Sanções, Putin e a Geopolítica do Petróleo
Além das medidas anunciadas, fontes ouvidas pela Reuters indicaram que o governo Trump considerava aliviar sanções sobre o petróleo russo e liberar estoques emergenciais para conter a alta dos preços globais. O afrouxamento das sanções poderia aumentar a oferta e, consequentemente, ajudar a estabilizar os preços.
Nesta segunda-feira, o presidente americano também participou de uma ligação com o presidente russo, Vladimir Putin, para discutir as guerras no Irã e na Ucrânia. O Kremlin descreveu a conversa como construtiva e franca, com Putin apresentando propostas para encerrar rapidamente o conflito no Irã.
Essa flexibilização de sanções à Rússia poderia incluir medidas amplas ou específicas, permitindo que certos países comprassem petróleo russo sem risco de punições dos EUA. Na semana anterior, por exemplo, a Índia já havia recebido uma autorização temporária para adquirir carregamentos de petróleo russo, compensando perdas de fornecimento do Oriente Médio.
O Estreito de Ormuz: Ponto de Tensão Crucial para o Petróleo Global
Um dos pontos mais críticos na crise do petróleo é o Estreito de Ormuz, uma passagem marítima entre Irã e Omã por onde circula cerca de um quinto do petróleo mundial. O Irã havia afirmado que a rota estava fechada e ameaçava atacar navios, embora os EUA negassem o bloqueio, o fluxo de embarcações diminuiu.

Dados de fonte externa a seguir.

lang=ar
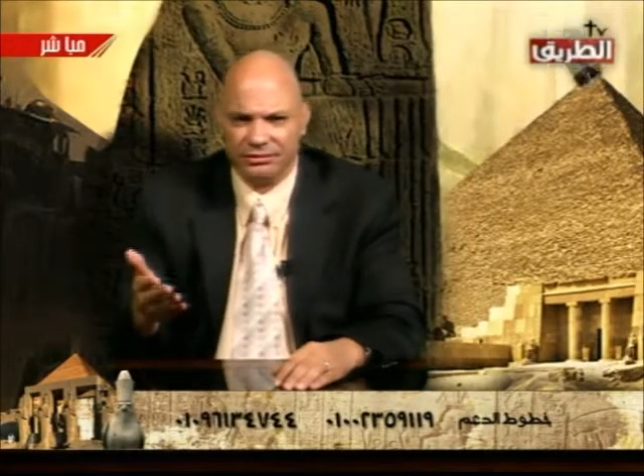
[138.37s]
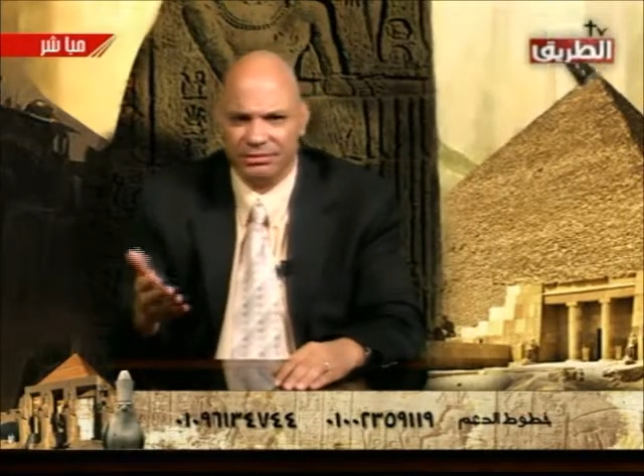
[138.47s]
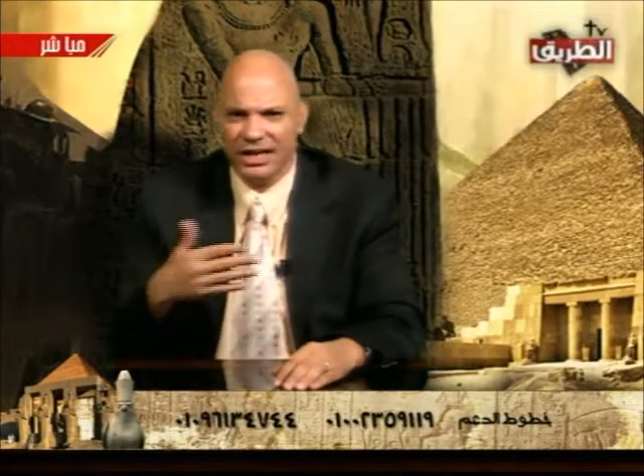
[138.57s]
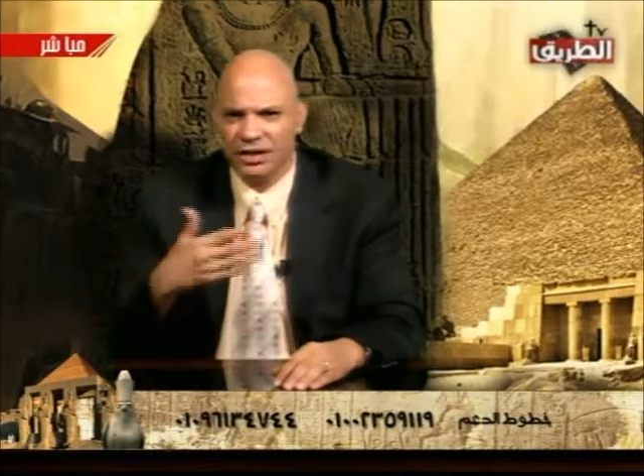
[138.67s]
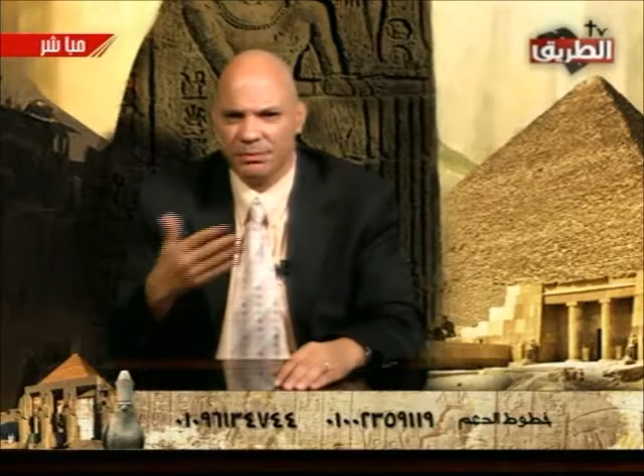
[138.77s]

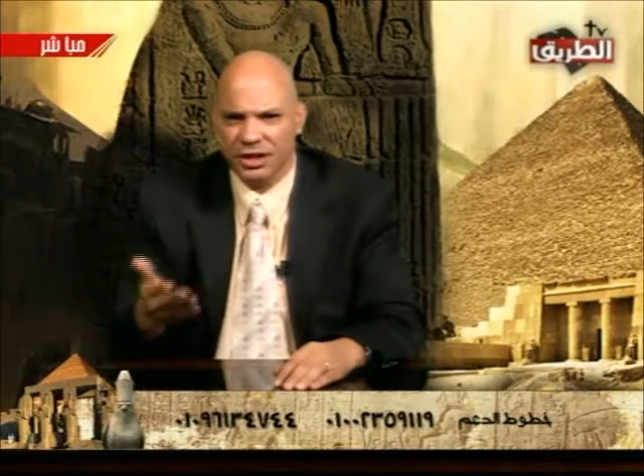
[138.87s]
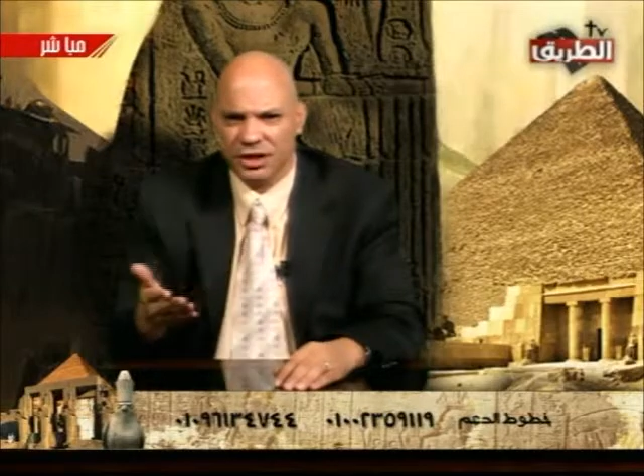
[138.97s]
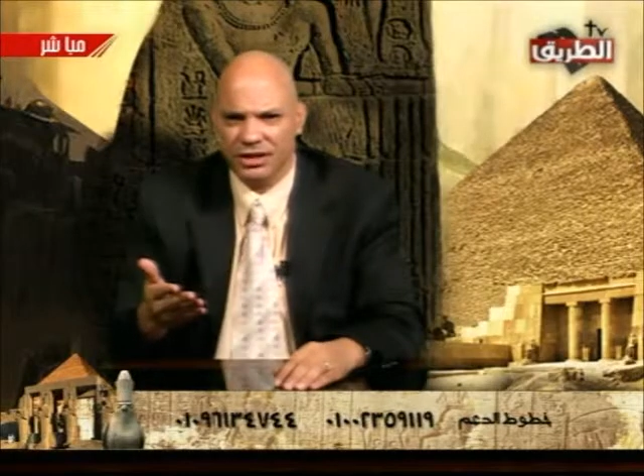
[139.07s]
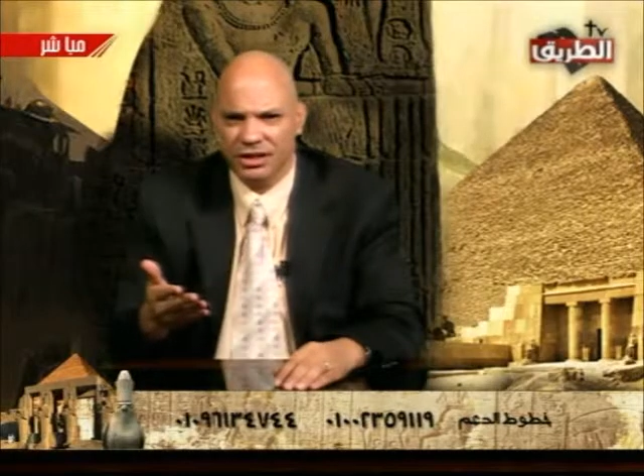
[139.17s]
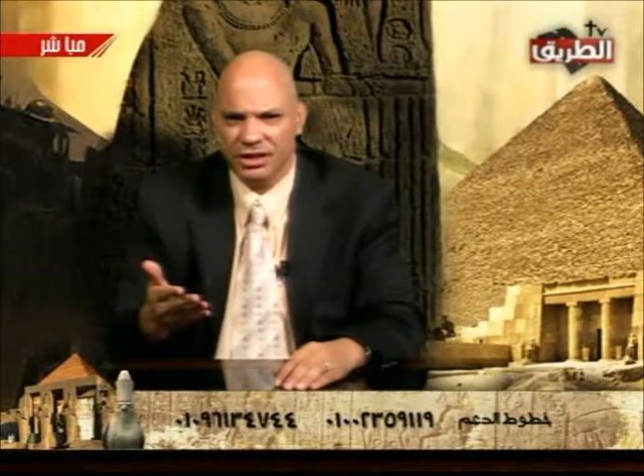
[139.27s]
مانيك
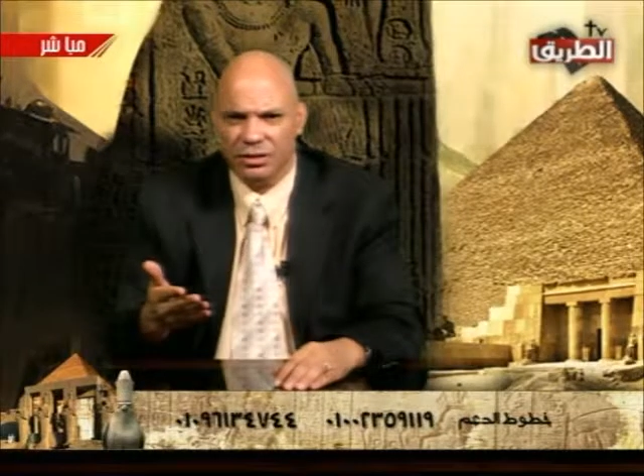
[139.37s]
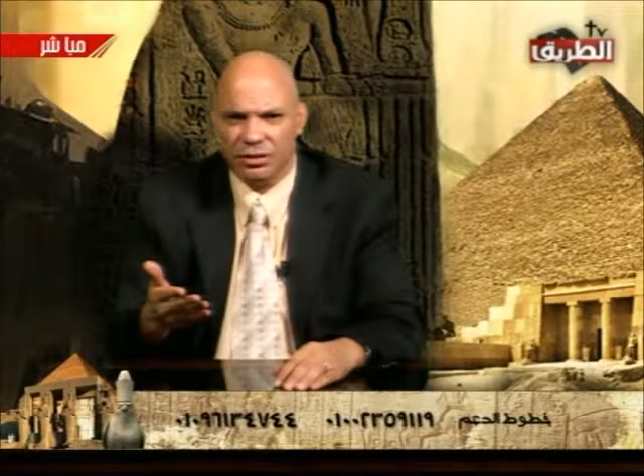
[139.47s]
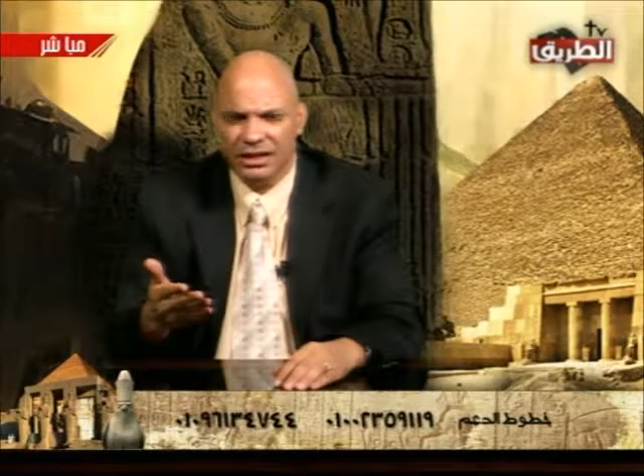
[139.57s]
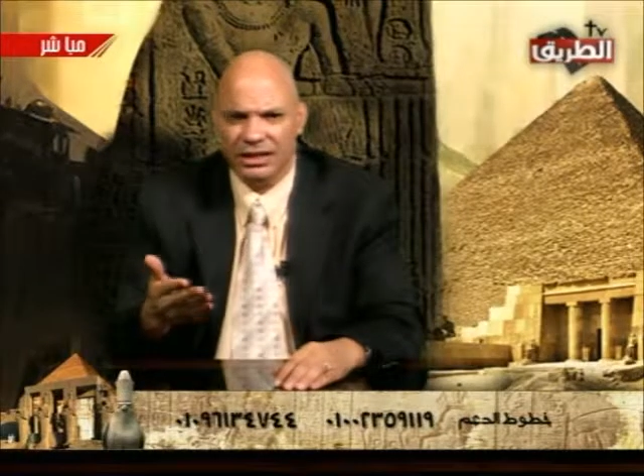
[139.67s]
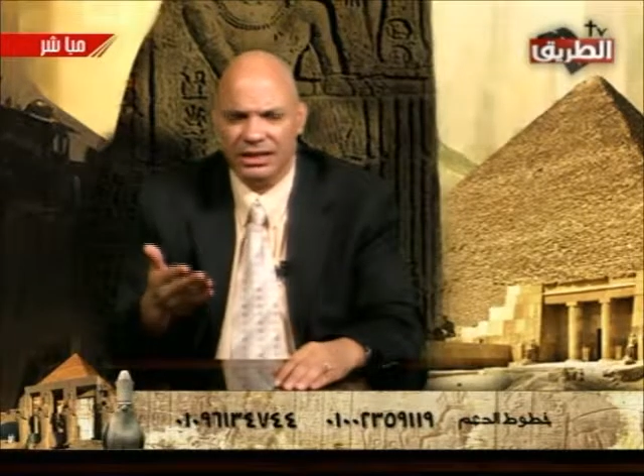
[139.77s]
ديبريشن اللي
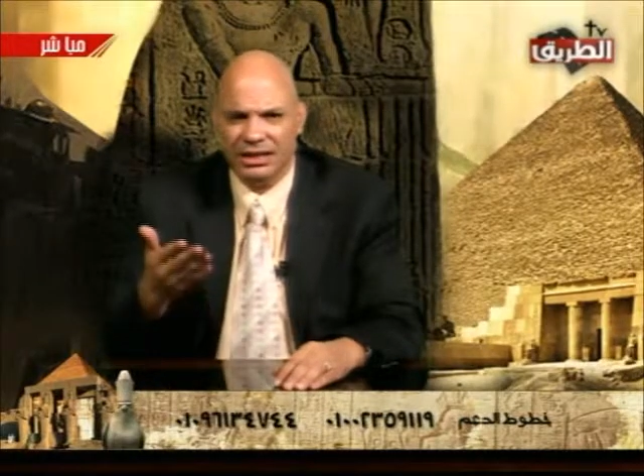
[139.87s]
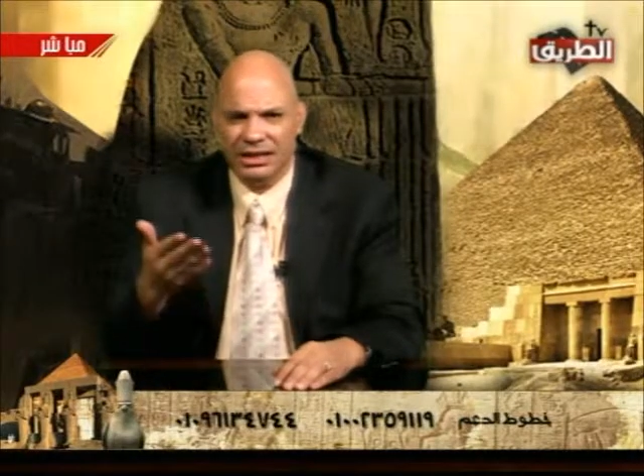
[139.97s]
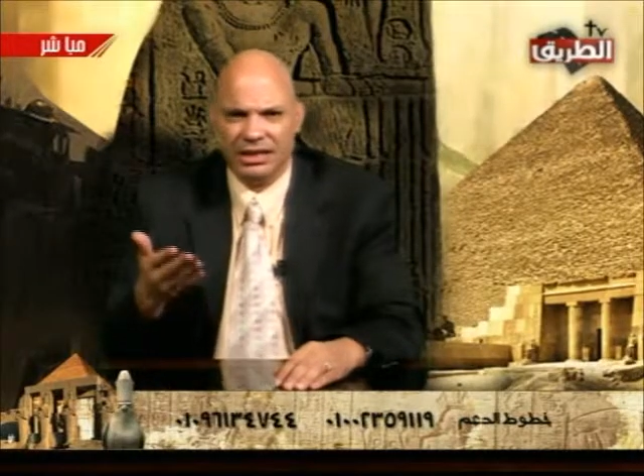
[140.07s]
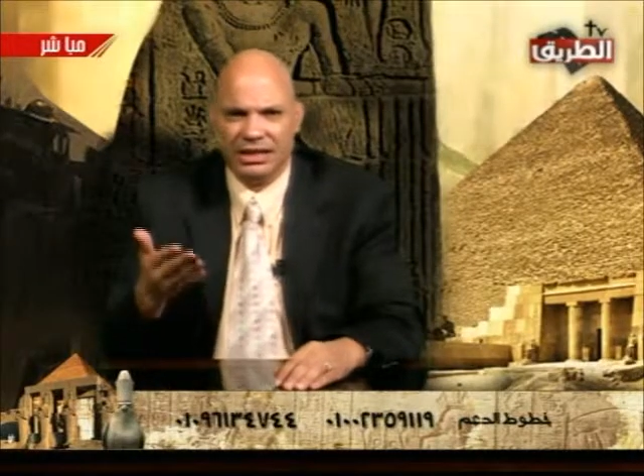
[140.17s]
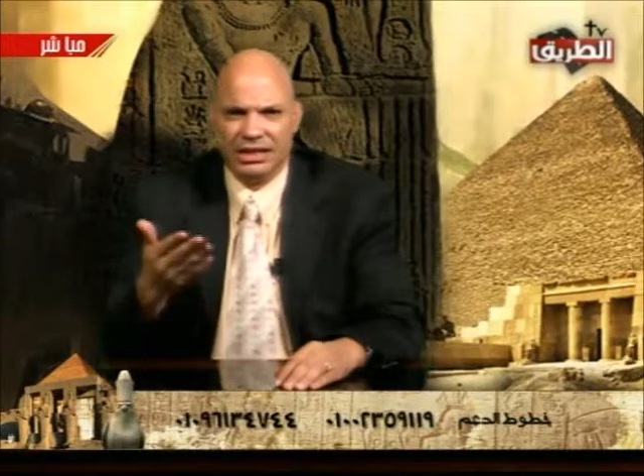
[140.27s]
هو
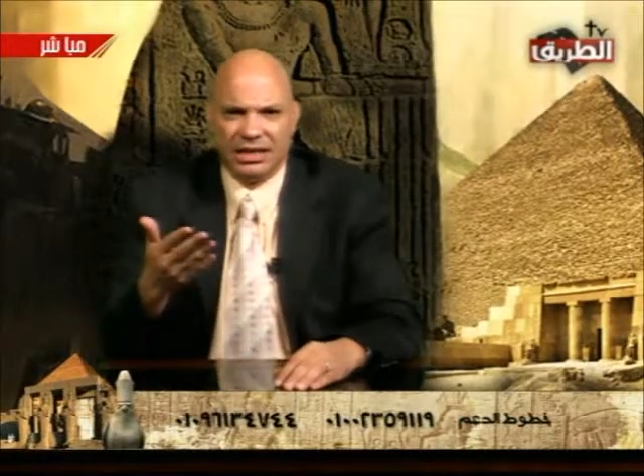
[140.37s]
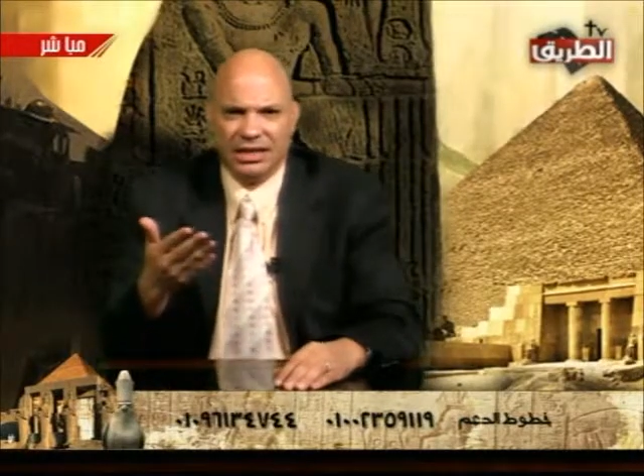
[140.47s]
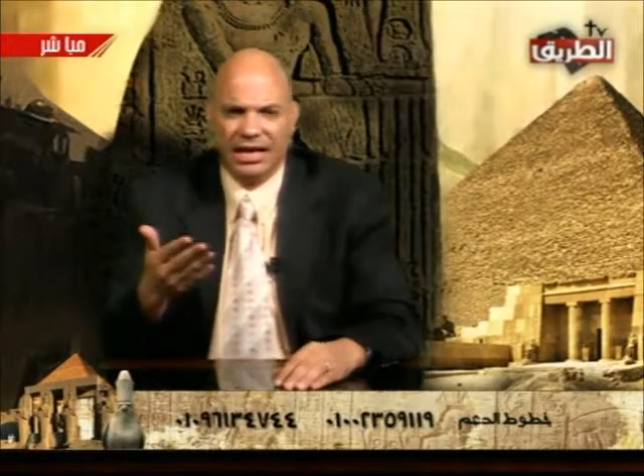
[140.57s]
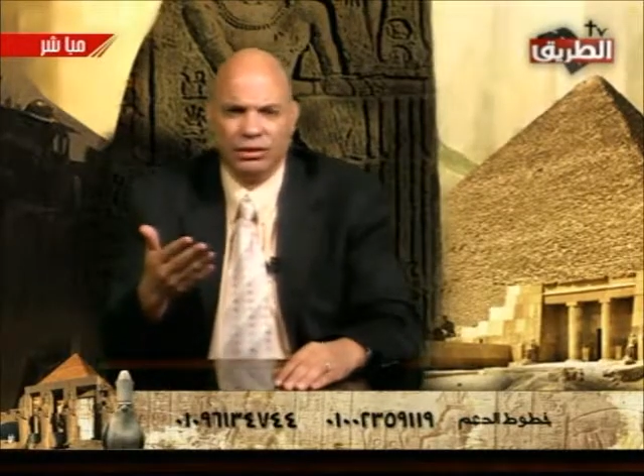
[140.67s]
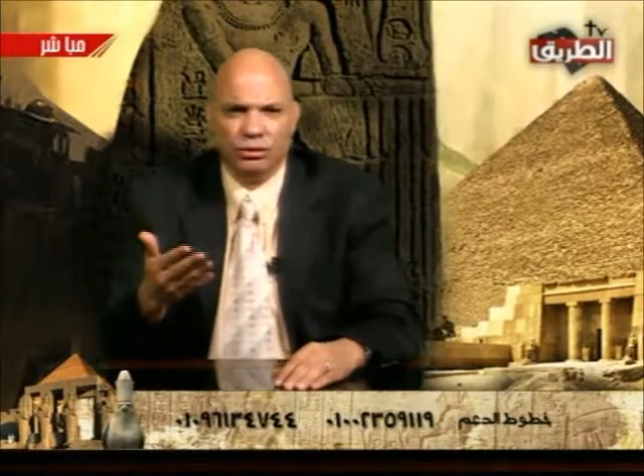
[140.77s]
آه،
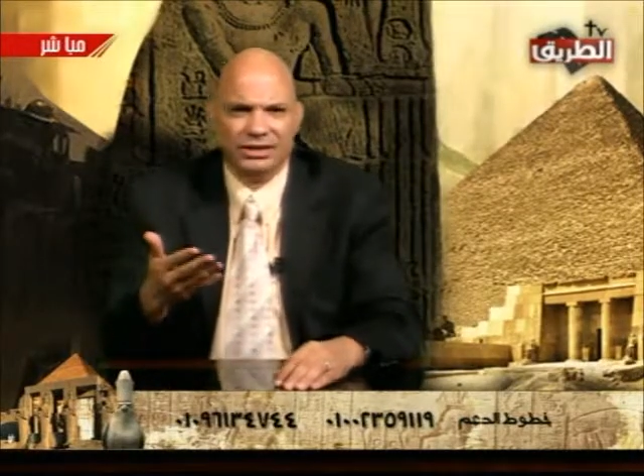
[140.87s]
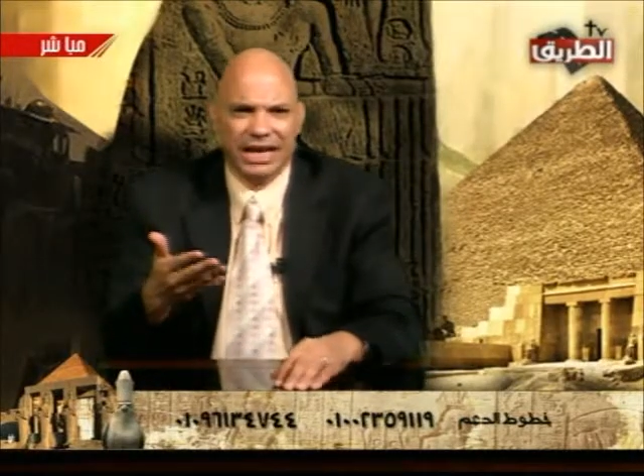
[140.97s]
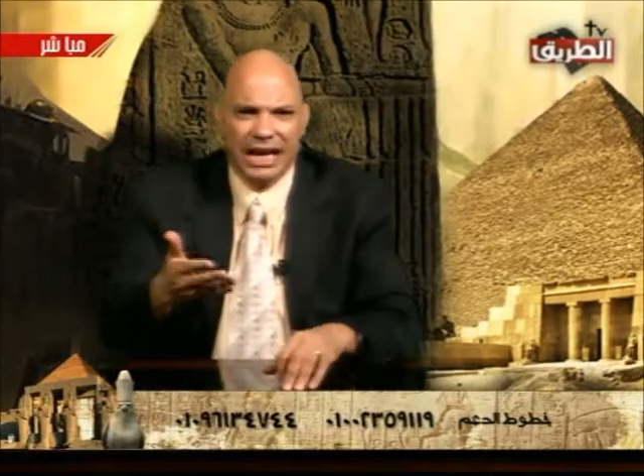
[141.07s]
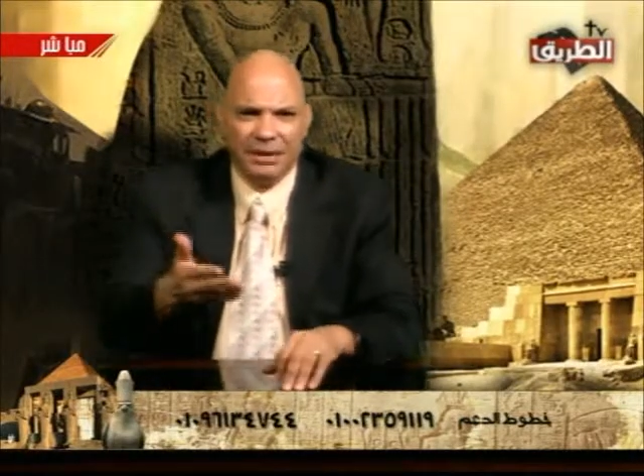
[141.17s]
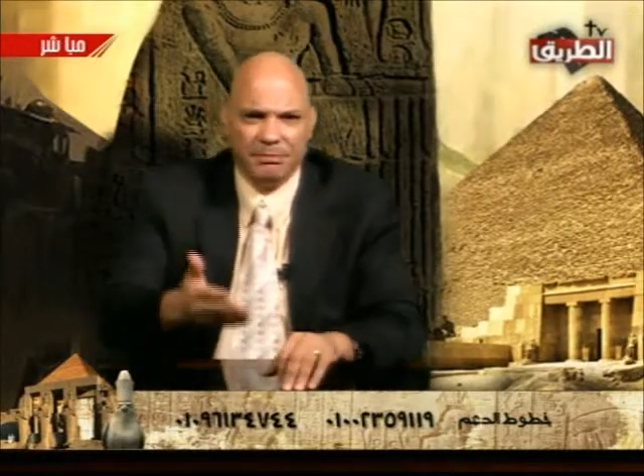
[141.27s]
عنده
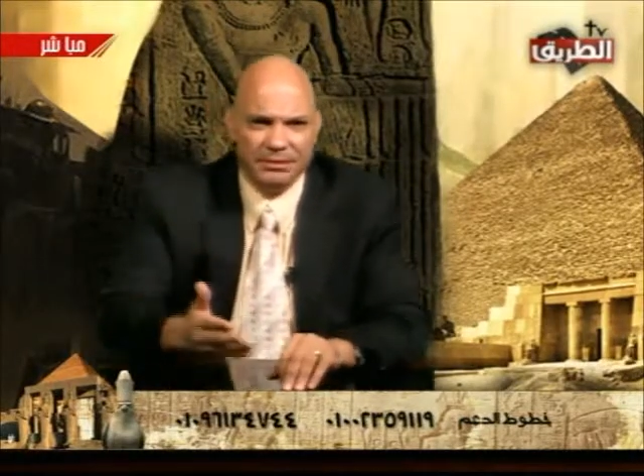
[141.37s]
اكتئاب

Analistas e representantes da indústria americana destacaram que a Casa Branca tinha poucas ferramentas realmente eficazes para reduzir rapidamente os preços do petróleo. Uma das alternativas viáveis, no entanto, seria restabelecer o fluxo de petroleiros por Ormuz.
A gravidade da situação foi sublinhada por uma declaração forte de Trump em uma rede social na noite de segunda-feira. Ele afirmou: “Se o Irã fizer qualquer coisa que interrompa o fluxo de petróleo no Estreito de Ormuz, será atingido pelos Estados Unidos da América VINTE VEZES MAIS FORTE do que foi até agora”. Trump acrescentou: “Morte, Fogo e Fúria cairão sobre eles, mas espero, e rezo, para que isso não aconteça!”